El balcón

La mañana en que Ernesto subió a la octava planta lo hizo por las escaleras, el ascensor le daba cierto repelús. Desde que llegó a esa finca jamás había saludado a los vecinos y no pensaba empezar ese día. No porque el barrio –y el mundo- le parecieran sitios despreciables, sino por su desproporcionada timidez que traicionaba cualquier intento de amabilidad.
Abrazado a la baranda y con un ligero mareo, vislumbró la primera puerta. Llegó hasta ella y llamó. Salió una mujer morocha de ojeras pronunciadas, con una cintura mínima y una boca que le ocupaba gran parte del rostro. Él no la recordaba tan bonita. “Soy Ernesto, el vecino del primero” le dijo. Ella se cerró la bata y le hizo una seña para que pasara.
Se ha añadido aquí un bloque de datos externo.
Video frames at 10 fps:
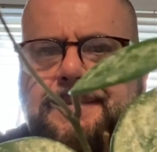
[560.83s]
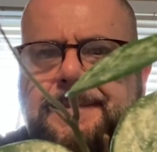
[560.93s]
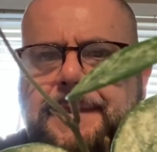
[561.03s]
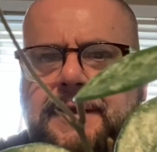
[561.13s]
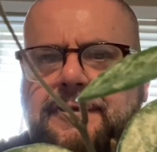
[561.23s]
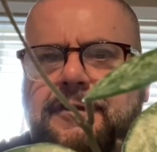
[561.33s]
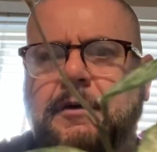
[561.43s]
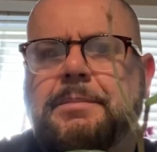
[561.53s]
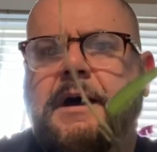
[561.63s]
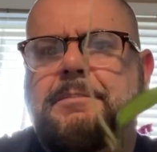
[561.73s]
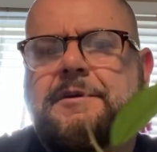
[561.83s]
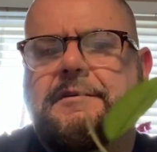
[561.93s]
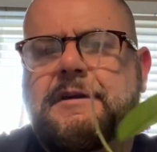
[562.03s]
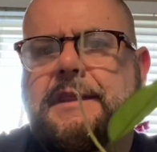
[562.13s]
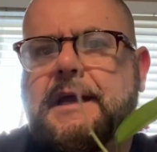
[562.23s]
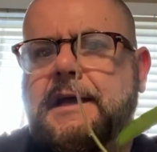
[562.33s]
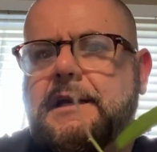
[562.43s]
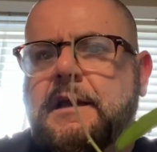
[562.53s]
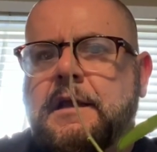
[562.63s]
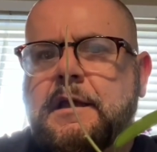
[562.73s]
They're so popular
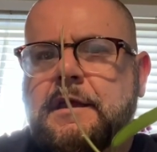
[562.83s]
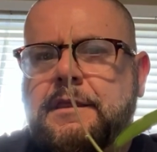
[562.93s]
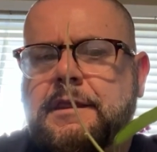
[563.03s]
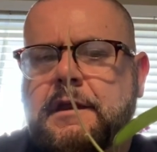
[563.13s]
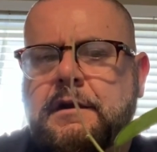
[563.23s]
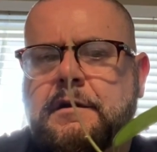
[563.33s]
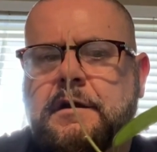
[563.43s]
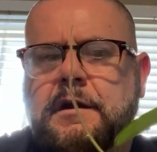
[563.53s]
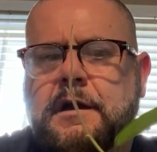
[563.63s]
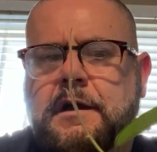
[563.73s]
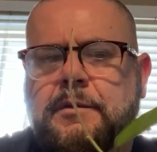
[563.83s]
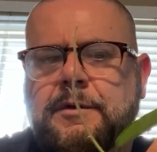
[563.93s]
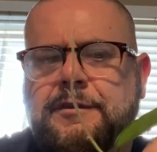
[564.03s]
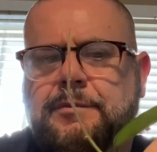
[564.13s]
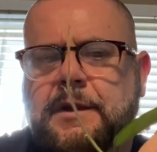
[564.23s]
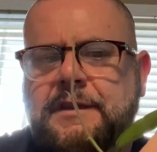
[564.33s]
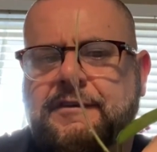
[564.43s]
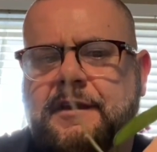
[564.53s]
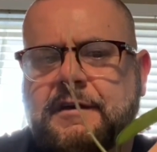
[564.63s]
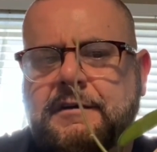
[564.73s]
that there was one
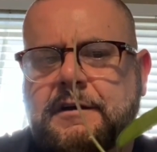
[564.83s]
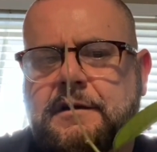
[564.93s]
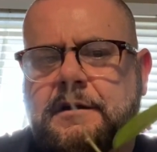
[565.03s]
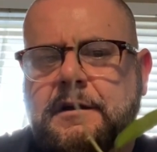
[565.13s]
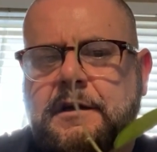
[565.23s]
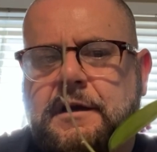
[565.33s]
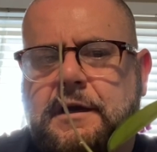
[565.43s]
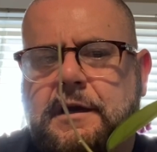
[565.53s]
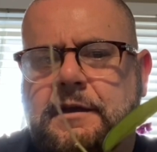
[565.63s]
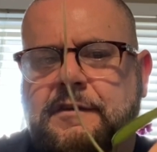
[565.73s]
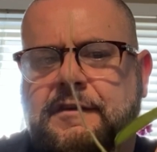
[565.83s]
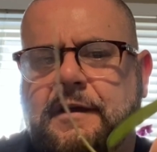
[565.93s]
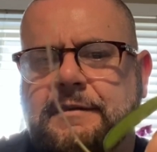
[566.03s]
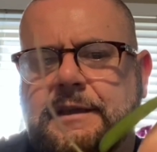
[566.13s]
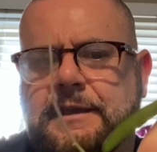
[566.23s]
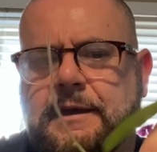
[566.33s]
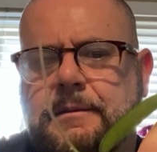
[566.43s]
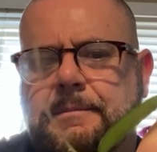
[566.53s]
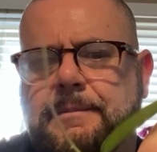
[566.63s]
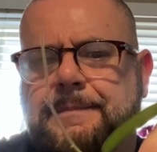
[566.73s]
seller selling
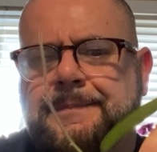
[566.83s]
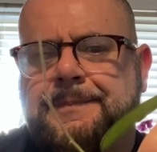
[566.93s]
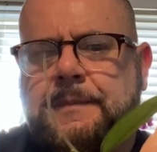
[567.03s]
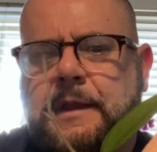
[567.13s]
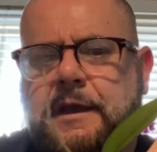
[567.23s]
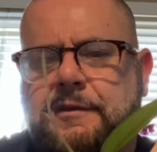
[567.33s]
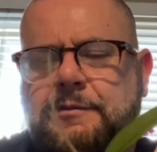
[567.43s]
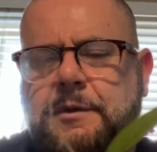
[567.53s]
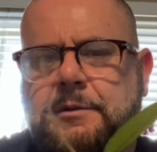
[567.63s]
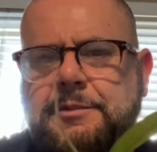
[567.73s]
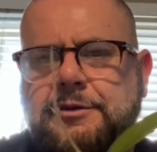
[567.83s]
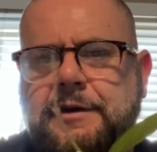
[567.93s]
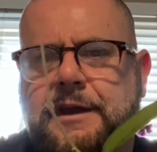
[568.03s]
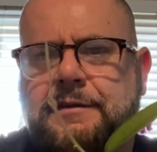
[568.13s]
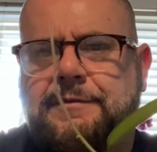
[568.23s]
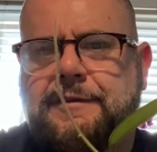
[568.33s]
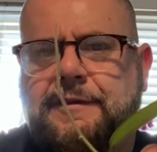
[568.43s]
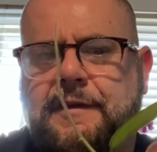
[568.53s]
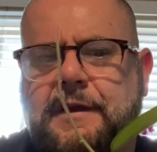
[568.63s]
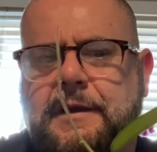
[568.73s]
them as Wilbur
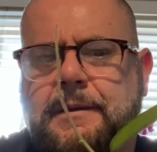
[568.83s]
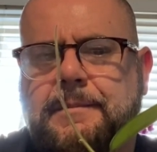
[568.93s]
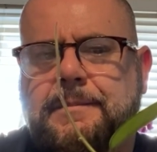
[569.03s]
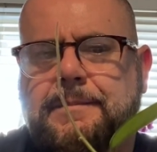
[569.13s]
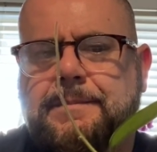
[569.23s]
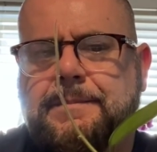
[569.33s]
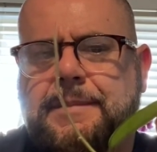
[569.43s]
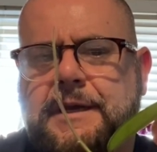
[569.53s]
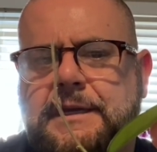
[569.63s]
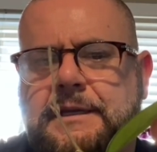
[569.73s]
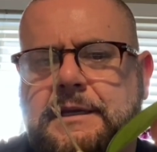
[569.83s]
Graves, but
Se sentaron uno frente al otro. Él sumergido en un sillón azul, ella en un banquito enquencle. “Usted dirá” le dijo, como si su garganta se abriera después de varios días de silencio. “Verá, siempre he tenido ganas de hablar con usted...” Ella lo miró con displicencia “No me diga que ha subido a mi casa para pedirme la mano. Llega tres años tarde” y masticó el resto de la ironía. “Su nota debajo de la puerta me sorprendió y no me animé a subir aquella vez” contestó él en tono de disculpa. Y luego prosiguió “Necesito pedirle un favor”. Ella caviló “¿Y por qué justamente a mí?” respondió, encendiendo un cigarro que le quedaba enorme. “Usted tiene la expresión de las buenas personas” respondió él con un ruego incómodo. Ella lo miró y quiso sonreír pero sintió la mandíbula endurecida.
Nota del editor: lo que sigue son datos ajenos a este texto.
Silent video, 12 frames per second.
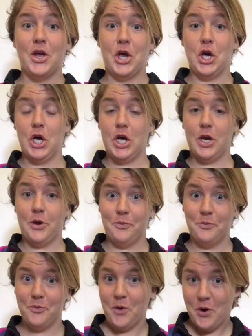Good
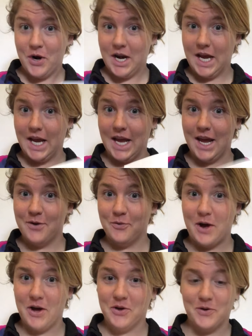morning and
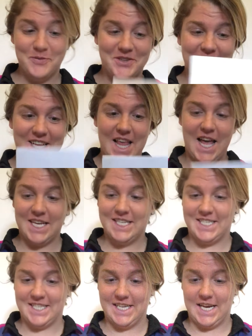welcome to
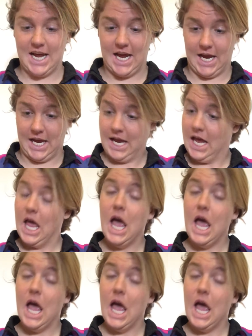class today.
Ernesto se hundió en un gran silencio. “¿Entonces?” inquirió ella. Él se acercó a su escote, le acarició el pelo con la mano temblorosa. Una gota de sudor le engrasaba la frente cuando por fin pudo decirle “Necesito que me preste su balcón”. Ella no lo rechazó, se quedó pensativa unos segundos quizá porque su contacto había implosionado algo íntimo. “Pero usted también tiene uno” argumentó. Ernesto se levantó, miró por la ventana. El barrio le parecía menos asqueroso desde tan arriba. Los techos rojos escondían el hedor del meo, las maledicencias y las juergas de la calle. Juntó valor, ambos estaban de pie, su cintura pequeña se transparentaba a través de la tela. Buscó su mirada, y como si se jugara la vida le dijo “Desde el mío sólo conseguiría romperme una pierna”.

Rutinario

El payaso se bajó de la cama, se quitó el pijama a rayas y se puso la piel.